ASSIGNED TASK: Could you repeat word for word only the lines from the one containing "(2.00 s to 2.97 s)" to the last line of the data below?

THE RECORDS:
Content starts

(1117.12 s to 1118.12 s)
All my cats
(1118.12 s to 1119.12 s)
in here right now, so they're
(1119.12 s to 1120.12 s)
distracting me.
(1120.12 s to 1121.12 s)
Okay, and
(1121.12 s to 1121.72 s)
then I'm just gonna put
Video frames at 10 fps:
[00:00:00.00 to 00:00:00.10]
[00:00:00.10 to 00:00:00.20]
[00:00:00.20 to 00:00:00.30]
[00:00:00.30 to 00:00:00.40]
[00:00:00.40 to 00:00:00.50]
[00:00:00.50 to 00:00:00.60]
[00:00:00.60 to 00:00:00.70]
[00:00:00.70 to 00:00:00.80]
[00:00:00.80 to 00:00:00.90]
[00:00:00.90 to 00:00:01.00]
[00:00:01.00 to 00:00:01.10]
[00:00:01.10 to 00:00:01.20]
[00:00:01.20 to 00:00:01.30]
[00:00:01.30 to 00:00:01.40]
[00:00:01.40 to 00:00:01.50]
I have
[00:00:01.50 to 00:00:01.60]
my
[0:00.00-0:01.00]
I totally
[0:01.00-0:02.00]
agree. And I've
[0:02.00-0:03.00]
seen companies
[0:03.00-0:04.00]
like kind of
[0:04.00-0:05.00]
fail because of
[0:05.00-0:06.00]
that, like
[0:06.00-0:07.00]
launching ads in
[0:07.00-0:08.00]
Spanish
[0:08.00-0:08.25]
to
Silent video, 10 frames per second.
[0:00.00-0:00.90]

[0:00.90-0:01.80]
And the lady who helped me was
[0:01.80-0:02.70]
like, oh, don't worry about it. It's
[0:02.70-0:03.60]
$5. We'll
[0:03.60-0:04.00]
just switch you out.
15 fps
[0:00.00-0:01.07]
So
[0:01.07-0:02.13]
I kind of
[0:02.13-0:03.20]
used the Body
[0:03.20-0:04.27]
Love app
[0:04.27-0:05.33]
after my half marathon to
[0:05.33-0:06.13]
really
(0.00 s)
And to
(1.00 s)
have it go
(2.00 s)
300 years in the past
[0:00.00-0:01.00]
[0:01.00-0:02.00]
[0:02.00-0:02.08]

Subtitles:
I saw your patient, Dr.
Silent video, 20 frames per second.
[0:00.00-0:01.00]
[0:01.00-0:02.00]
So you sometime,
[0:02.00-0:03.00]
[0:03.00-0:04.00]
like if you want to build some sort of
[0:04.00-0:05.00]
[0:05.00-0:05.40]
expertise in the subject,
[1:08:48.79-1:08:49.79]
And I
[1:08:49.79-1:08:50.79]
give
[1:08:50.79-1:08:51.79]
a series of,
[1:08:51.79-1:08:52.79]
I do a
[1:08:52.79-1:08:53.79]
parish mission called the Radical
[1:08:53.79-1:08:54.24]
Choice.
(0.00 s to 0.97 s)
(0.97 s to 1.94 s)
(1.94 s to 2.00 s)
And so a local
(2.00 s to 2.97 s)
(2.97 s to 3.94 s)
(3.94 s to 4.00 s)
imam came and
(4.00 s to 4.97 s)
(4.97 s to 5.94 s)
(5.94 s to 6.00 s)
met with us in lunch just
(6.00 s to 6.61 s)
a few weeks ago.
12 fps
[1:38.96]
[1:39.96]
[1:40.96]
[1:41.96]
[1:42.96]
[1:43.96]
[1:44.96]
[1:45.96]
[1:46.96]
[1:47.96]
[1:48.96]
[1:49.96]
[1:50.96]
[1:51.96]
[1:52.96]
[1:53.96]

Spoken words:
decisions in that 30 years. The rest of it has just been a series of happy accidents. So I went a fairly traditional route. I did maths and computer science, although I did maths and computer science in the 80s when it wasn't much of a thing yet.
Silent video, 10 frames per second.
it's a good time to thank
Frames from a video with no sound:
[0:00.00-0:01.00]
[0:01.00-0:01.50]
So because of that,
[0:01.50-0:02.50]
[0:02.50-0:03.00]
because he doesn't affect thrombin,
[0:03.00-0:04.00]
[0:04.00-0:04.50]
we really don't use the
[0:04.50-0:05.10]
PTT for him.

Content ends

RESPONSE TO THIS TASK:
(2.00 s to 2.97 s)
(2.97 s to 3.94 s)
(3.94 s to 4.00 s)
imam came and
(4.00 s to 4.97 s)
(4.97 s to 5.94 s)
(5.94 s to 6.00 s)
met with us in lunch just
(6.00 s to 6.61 s)
a few weeks ago.
12 fps
[1:38.96]
[1:39.96]
[1:40.96]
[1:41.96]
[1:42.96]
[1:43.96]
[1:44.96]
[1:45.96]
[1:46.96]
[1:47.96]
[1:48.96]
[1:49.96]
[1:50.96]
[1:51.96]
[1:52.96]
[1:53.96]

Spoken words:
decisions in that 30 years. The rest of it has just been a series of happy accidents. So I went a fairly traditional route. I did maths and computer science, although I did maths and computer science in the 80s when it wasn't much of a thing yet.
Silent video, 10 frames per second.
it's a good time to thank
Frames from a video with no sound:
[0:00.00-0:01.00]
[0:01.00-0:01.50]
So because of that,
[0:01.50-0:02.50]
[0:02.50-0:03.00]
because he doesn't affect thrombin,
[0:03.00-0:04.00]
[0:04.00-0:04.50]
we really don't use the
[0:04.50-0:05.10]
PTT for him.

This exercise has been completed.